◆ TASK ◆
The answer must consist solely of the line containing "Video frames at 20" and every line after it in the records below, through the last, each reproduced exactly.

◆ MATERIAL FOR THIS TASK ◆
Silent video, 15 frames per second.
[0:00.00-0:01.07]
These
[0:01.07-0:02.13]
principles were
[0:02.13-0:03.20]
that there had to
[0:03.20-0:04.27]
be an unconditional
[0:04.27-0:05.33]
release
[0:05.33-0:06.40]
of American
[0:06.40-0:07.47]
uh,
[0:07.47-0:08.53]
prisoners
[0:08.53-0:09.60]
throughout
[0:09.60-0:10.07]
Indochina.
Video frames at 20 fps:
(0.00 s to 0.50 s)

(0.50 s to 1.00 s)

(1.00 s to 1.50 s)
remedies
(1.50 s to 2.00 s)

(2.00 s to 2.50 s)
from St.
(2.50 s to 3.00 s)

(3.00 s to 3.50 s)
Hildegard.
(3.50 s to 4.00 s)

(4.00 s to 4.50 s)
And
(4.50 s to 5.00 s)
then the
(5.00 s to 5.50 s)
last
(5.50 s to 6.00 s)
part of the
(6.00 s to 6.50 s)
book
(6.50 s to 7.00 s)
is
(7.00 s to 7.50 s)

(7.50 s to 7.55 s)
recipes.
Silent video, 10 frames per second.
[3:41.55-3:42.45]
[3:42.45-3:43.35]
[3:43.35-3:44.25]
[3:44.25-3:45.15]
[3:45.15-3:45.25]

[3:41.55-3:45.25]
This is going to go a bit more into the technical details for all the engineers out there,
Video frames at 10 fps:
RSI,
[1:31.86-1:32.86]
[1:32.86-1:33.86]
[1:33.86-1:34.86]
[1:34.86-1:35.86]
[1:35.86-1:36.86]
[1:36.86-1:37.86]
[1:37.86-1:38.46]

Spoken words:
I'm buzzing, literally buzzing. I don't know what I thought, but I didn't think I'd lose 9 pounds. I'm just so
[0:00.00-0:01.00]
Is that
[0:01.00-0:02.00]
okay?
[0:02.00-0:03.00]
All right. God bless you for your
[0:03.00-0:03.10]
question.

◆ RESPONSE AREA ◆
Video frames at 20 fps:
(0.00 s to 0.50 s)

(0.50 s to 1.00 s)

(1.00 s to 1.50 s)
remedies
(1.50 s to 2.00 s)

(2.00 s to 2.50 s)
from St.
(2.50 s to 3.00 s)

(3.00 s to 3.50 s)
Hildegard.
(3.50 s to 4.00 s)

(4.00 s to 4.50 s)
And
(4.50 s to 5.00 s)
then the
(5.00 s to 5.50 s)
last
(5.50 s to 6.00 s)
part of the
(6.00 s to 6.50 s)
book
(6.50 s to 7.00 s)
is
(7.00 s to 7.50 s)

(7.50 s to 7.55 s)
recipes.
Silent video, 10 frames per second.
[3:41.55-3:42.45]
[3:42.45-3:43.35]
[3:43.35-3:44.25]
[3:44.25-3:45.15]
[3:45.15-3:45.25]

[3:41.55-3:45.25]
This is going to go a bit more into the technical details for all the engineers out there,
Video frames at 10 fps:
RSI,
[1:31.86-1:32.86]
[1:32.86-1:33.86]
[1:33.86-1:34.86]
[1:34.86-1:35.86]
[1:35.86-1:36.86]
[1:36.86-1:37.86]
[1:37.86-1:38.46]

Spoken words:
I'm buzzing, literally buzzing. I don't know what I thought, but I didn't think I'd lose 9 pounds. I'm just so
[0:00.00-0:01.00]
Is that
[0:01.00-0:02.00]
okay?
[0:02.00-0:03.00]
All right. God bless you for your
[0:03.00-0:03.10]
question.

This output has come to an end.